What the task requires:
Beginning at the line with "[00:00:01.00 to 00:00:02.00]", please repeat each line exactly through the end of the records below, including that first line and the last, but no pictures.

Extracted data entries:
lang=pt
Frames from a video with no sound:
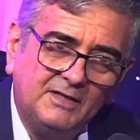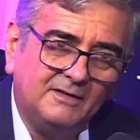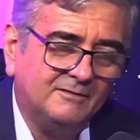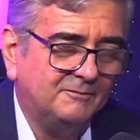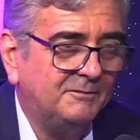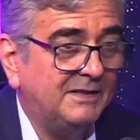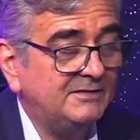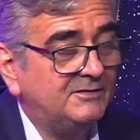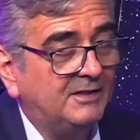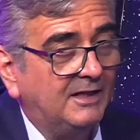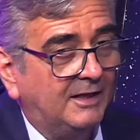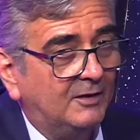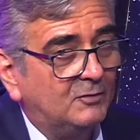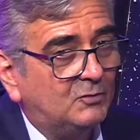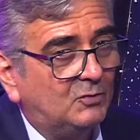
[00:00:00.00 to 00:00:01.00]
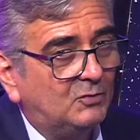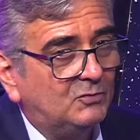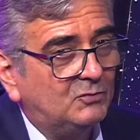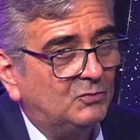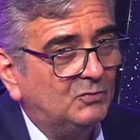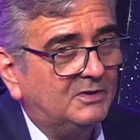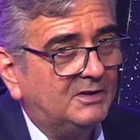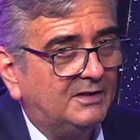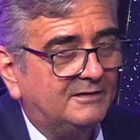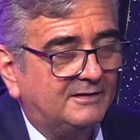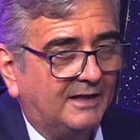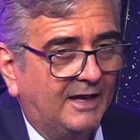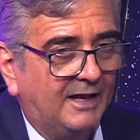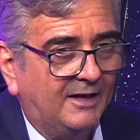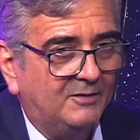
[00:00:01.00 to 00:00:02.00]
mas dentro de um
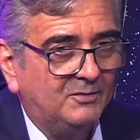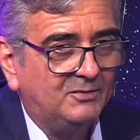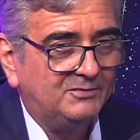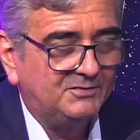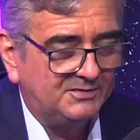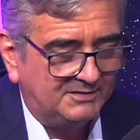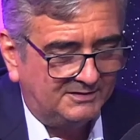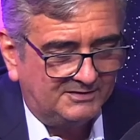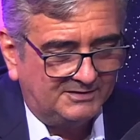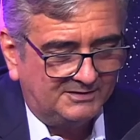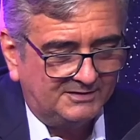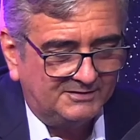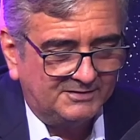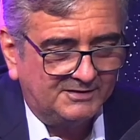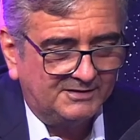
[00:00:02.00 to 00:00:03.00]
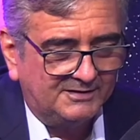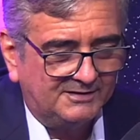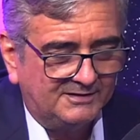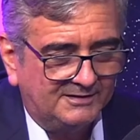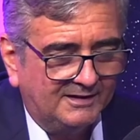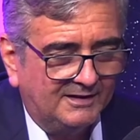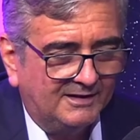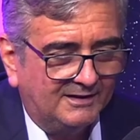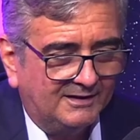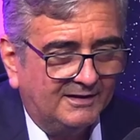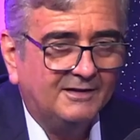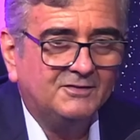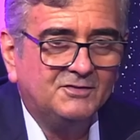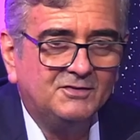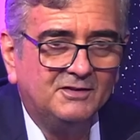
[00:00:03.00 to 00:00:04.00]
critério de. de, de ética.
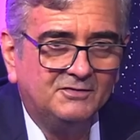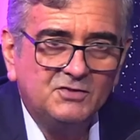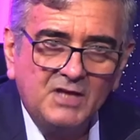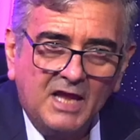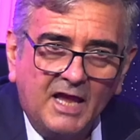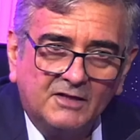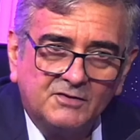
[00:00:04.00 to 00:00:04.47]
De, de, ética.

Output of the task:
[00:00:01.00 to 00:00:02.00]
mas dentro de um
[00:00:02.00 to 00:00:03.00]
[00:00:03.00 to 00:00:04.00]
critério de. de, de ética.
[00:00:04.00 to 00:00:04.47]
De, de, ética.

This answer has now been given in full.